_Task to complete:_
A verbatim reproduction of all the entries is needed.

_The records:_
··········
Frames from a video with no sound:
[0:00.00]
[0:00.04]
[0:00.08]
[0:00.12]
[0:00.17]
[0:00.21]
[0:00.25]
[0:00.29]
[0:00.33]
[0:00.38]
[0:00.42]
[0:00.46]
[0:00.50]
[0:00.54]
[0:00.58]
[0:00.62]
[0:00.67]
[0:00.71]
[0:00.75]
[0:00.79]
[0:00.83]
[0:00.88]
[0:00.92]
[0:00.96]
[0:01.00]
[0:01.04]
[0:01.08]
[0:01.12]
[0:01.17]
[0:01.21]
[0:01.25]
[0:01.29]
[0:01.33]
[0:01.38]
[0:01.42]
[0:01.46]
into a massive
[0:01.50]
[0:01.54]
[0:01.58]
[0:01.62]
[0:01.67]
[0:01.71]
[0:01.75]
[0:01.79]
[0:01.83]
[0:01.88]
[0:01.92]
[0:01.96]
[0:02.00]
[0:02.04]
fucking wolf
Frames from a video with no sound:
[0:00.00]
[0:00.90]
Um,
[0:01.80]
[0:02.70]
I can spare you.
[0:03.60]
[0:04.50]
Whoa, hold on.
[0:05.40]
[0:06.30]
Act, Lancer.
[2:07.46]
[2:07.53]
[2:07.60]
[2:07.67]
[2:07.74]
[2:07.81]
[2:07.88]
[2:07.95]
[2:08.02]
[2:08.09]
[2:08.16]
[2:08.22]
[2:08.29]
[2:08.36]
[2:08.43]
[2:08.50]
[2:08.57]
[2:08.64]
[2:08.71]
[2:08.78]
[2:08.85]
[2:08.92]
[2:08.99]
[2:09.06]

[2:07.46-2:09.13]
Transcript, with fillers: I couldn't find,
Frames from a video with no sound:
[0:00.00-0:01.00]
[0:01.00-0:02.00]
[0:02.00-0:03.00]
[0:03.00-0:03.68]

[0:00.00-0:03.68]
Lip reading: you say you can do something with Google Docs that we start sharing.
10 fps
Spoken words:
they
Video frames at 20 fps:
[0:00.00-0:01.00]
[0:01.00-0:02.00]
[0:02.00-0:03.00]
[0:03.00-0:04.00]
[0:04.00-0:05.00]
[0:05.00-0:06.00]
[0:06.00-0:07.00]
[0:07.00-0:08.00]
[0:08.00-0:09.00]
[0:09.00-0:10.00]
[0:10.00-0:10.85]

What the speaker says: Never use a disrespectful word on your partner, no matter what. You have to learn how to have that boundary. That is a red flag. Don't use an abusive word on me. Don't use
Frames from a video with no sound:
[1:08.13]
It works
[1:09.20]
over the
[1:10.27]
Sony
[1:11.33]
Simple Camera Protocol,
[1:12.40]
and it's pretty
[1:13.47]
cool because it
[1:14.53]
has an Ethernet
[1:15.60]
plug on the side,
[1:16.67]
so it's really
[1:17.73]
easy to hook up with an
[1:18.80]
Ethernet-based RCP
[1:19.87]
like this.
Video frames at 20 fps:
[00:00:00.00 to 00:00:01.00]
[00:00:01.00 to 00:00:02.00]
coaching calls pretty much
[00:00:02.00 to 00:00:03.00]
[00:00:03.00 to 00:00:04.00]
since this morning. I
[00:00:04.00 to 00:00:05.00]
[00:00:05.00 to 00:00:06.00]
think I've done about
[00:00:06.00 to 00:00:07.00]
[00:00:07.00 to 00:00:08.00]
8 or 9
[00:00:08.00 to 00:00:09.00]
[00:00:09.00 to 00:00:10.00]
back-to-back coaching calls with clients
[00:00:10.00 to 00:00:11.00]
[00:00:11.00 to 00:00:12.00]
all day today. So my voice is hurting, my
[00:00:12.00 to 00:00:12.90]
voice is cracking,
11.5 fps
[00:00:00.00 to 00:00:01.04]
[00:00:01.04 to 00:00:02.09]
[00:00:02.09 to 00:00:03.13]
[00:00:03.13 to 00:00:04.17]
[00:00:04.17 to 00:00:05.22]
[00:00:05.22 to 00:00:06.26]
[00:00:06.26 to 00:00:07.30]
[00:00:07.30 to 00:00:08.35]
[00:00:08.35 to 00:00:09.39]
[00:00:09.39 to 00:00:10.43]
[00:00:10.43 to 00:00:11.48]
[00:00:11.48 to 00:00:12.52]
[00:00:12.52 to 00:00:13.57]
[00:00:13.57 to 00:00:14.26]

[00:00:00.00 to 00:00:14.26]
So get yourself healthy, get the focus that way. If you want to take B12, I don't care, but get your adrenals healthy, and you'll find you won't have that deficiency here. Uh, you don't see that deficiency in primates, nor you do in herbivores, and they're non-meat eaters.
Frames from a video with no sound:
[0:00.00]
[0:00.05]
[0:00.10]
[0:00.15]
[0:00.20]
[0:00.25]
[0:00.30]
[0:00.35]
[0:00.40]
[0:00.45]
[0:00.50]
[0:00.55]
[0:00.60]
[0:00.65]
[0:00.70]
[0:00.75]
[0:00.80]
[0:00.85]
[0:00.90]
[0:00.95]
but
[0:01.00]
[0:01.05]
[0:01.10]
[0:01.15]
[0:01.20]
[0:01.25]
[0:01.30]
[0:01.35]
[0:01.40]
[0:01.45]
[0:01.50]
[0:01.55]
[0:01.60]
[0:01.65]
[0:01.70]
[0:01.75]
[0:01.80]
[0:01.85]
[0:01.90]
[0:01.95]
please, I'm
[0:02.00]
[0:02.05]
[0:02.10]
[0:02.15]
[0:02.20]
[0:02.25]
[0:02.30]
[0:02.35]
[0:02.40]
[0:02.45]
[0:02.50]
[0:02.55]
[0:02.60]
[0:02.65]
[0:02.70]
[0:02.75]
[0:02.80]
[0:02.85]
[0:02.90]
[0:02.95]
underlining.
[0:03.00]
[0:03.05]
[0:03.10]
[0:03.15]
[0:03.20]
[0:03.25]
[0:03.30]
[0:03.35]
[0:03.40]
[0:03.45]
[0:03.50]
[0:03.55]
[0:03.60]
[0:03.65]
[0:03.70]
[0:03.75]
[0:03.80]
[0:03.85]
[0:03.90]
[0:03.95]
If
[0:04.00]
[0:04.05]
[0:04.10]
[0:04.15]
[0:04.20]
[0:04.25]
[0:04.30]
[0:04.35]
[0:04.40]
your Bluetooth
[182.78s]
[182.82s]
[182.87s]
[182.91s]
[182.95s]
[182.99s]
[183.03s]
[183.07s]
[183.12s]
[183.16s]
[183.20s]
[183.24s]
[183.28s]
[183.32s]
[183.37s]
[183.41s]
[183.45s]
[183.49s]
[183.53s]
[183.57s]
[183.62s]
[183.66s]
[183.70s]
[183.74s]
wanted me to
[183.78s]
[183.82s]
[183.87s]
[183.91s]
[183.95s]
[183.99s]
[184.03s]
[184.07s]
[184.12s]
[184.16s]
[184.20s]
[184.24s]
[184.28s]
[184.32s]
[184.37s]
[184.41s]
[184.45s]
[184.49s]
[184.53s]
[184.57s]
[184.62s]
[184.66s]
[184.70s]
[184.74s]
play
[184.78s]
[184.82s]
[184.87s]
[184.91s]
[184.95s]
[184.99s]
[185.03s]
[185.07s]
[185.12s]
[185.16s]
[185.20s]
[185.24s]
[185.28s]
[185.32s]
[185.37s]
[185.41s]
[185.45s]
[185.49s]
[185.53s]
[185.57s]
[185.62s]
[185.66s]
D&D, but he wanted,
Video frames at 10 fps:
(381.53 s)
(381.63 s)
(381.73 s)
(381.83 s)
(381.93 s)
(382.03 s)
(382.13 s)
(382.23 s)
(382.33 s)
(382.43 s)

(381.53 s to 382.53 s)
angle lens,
··········
_Finished exercise:_
Frames from a video with no sound:
[0:00.00]
[0:00.04]
[0:00.08]
[0:00.12]
[0:00.17]
[0:00.21]
[0:00.25]
[0:00.29]
[0:00.33]
[0:00.38]
[0:00.42]
[0:00.46]
[0:00.50]
[0:00.54]
[0:00.58]
[0:00.62]
[0:00.67]
[0:00.71]
[0:00.75]
[0:00.79]
[0:00.83]
[0:00.88]
[0:00.92]
[0:00.96]
[0:01.00]
[0:01.04]
[0:01.08]
[0:01.12]
[0:01.17]
[0:01.21]
[0:01.25]
[0:01.29]
[0:01.33]
[0:01.38]
[0:01.42]
[0:01.46]
into a massive
[0:01.50]
[0:01.54]
[0:01.58]
[0:01.62]
[0:01.67]
[0:01.71]
[0:01.75]
[0:01.79]
[0:01.83]
[0:01.88]
[0:01.92]
[0:01.96]
[0:02.00]
[0:02.04]
fucking wolf
Frames from a video with no sound:
[0:00.00]
[0:00.90]
Um,
[0:01.80]
[0:02.70]
I can spare you.
[0:03.60]
[0:04.50]
Whoa, hold on.
[0:05.40]
[0:06.30]
Act, Lancer.
[2:07.46]
[2:07.53]
[2:07.60]
[2:07.67]
[2:07.74]
[2:07.81]
[2:07.88]
[2:07.95]
[2:08.02]
[2:08.09]
[2:08.16]
[2:08.22]
[2:08.29]
[2:08.36]
[2:08.43]
[2:08.50]
[2:08.57]
[2:08.64]
[2:08.71]
[2:08.78]
[2:08.85]
[2:08.92]
[2:08.99]
[2:09.06]

[2:07.46-2:09.13]
Transcript, with fillers: I couldn't find,
Frames from a video with no sound:
[0:00.00-0:01.00]
[0:01.00-0:02.00]
[0:02.00-0:03.00]
[0:03.00-0:03.68]

[0:00.00-0:03.68]
Lip reading: you say you can do something with Google Docs that we start sharing.
10 fps
Spoken words:
they
Video frames at 20 fps:
[0:00.00-0:01.00]
[0:01.00-0:02.00]
[0:02.00-0:03.00]
[0:03.00-0:04.00]
[0:04.00-0:05.00]
[0:05.00-0:06.00]
[0:06.00-0:07.00]
[0:07.00-0:08.00]
[0:08.00-0:09.00]
[0:09.00-0:10.00]
[0:10.00-0:10.85]

What the speaker says: Never use a disrespectful word on your partner, no matter what. You have to learn how to have that boundary. That is a red flag. Don't use an abusive word on me. Don't use
Frames from a video with no sound:
[1:08.13]
It works
[1:09.20]
over the
[1:10.27]
Sony
[1:11.33]
Simple Camera Protocol,
[1:12.40]
and it's pretty
[1:13.47]
cool because it
[1:14.53]
has an Ethernet
[1:15.60]
plug on the side,
[1:16.67]
so it's really
[1:17.73]
easy to hook up with an
[1:18.80]
Ethernet-based RCP
[1:19.87]
like this.
Video frames at 20 fps:
[00:00:00.00 to 00:00:01.00]
[00:00:01.00 to 00:00:02.00]
coaching calls pretty much
[00:00:02.00 to 00:00:03.00]
[00:00:03.00 to 00:00:04.00]
since this morning. I
[00:00:04.00 to 00:00:05.00]
[00:00:05.00 to 00:00:06.00]
think I've done about
[00:00:06.00 to 00:00:07.00]
[00:00:07.00 to 00:00:08.00]
8 or 9
[00:00:08.00 to 00:00:09.00]
[00:00:09.00 to 00:00:10.00]
back-to-back coaching calls with clients
[00:00:10.00 to 00:00:11.00]
[00:00:11.00 to 00:00:12.00]
all day today. So my voice is hurting, my
[00:00:12.00 to 00:00:12.90]
voice is cracking,
11.5 fps
[00:00:00.00 to 00:00:01.04]
[00:00:01.04 to 00:00:02.09]
[00:00:02.09 to 00:00:03.13]
[00:00:03.13 to 00:00:04.17]
[00:00:04.17 to 00:00:05.22]
[00:00:05.22 to 00:00:06.26]
[00:00:06.26 to 00:00:07.30]
[00:00:07.30 to 00:00:08.35]
[00:00:08.35 to 00:00:09.39]
[00:00:09.39 to 00:00:10.43]
[00:00:10.43 to 00:00:11.48]
[00:00:11.48 to 00:00:12.52]
[00:00:12.52 to 00:00:13.57]
[00:00:13.57 to 00:00:14.26]

[00:00:00.00 to 00:00:14.26]
So get yourself healthy, get the focus that way. If you want to take B12, I don't care, but get your adrenals healthy, and you'll find you won't have that deficiency here. Uh, you don't see that deficiency in primates, nor you do in herbivores, and they're non-meat eaters.
Frames from a video with no sound:
[0:00.00]
[0:00.05]
[0:00.10]
[0:00.15]
[0:00.20]
[0:00.25]
[0:00.30]
[0:00.35]
[0:00.40]
[0:00.45]
[0:00.50]
[0:00.55]
[0:00.60]
[0:00.65]
[0:00.70]
[0:00.75]
[0:00.80]
[0:00.85]
[0:00.90]
[0:00.95]
but
[0:01.00]
[0:01.05]
[0:01.10]
[0:01.15]
[0:01.20]
[0:01.25]
[0:01.30]
[0:01.35]
[0:01.40]
[0:01.45]
[0:01.50]
[0:01.55]
[0:01.60]
[0:01.65]
[0:01.70]
[0:01.75]
[0:01.80]
[0:01.85]
[0:01.90]
[0:01.95]
please, I'm
[0:02.00]
[0:02.05]
[0:02.10]
[0:02.15]
[0:02.20]
[0:02.25]
[0:02.30]
[0:02.35]
[0:02.40]
[0:02.45]
[0:02.50]
[0:02.55]
[0:02.60]
[0:02.65]
[0:02.70]
[0:02.75]
[0:02.80]
[0:02.85]
[0:02.90]
[0:02.95]
underlining.
[0:03.00]
[0:03.05]
[0:03.10]
[0:03.15]
[0:03.20]
[0:03.25]
[0:03.30]
[0:03.35]
[0:03.40]
[0:03.45]
[0:03.50]
[0:03.55]
[0:03.60]
[0:03.65]
[0:03.70]
[0:03.75]
[0:03.80]
[0:03.85]
[0:03.90]
[0:03.95]
If
[0:04.00]
[0:04.05]
[0:04.10]
[0:04.15]
[0:04.20]
[0:04.25]
[0:04.30]
[0:04.35]
[0:04.40]
your Bluetooth
[182.78s]
[182.82s]
[182.87s]
[182.91s]
[182.95s]
[182.99s]
[183.03s]
[183.07s]
[183.12s]
[183.16s]
[183.20s]
[183.24s]
[183.28s]
[183.32s]
[183.37s]
[183.41s]
[183.45s]
[183.49s]
[183.53s]
[183.57s]
[183.62s]
[183.66s]
[183.70s]
[183.74s]
wanted me to
[183.78s]
[183.82s]
[183.87s]
[183.91s]
[183.95s]
[183.99s]
[184.03s]
[184.07s]
[184.12s]
[184.16s]
[184.20s]
[184.24s]
[184.28s]
[184.32s]
[184.37s]
[184.41s]
[184.45s]
[184.49s]
[184.53s]
[184.57s]
[184.62s]
[184.66s]
[184.70s]
[184.74s]
play
[184.78s]
[184.82s]
[184.87s]
[184.91s]
[184.95s]
[184.99s]
[185.03s]
[185.07s]
[185.12s]
[185.16s]
[185.20s]
[185.24s]
[185.28s]
[185.32s]
[185.37s]
[185.41s]
[185.45s]
[185.49s]
[185.53s]
[185.57s]
[185.62s]
[185.66s]
D&D, but he wanted,
Video frames at 10 fps:
(381.53 s)
(381.63 s)
(381.73 s)
(381.83 s)
(381.93 s)
(382.03 s)
(382.13 s)
(382.23 s)
(382.33 s)
(382.43 s)

(381.53 s to 382.53 s)
angle lens,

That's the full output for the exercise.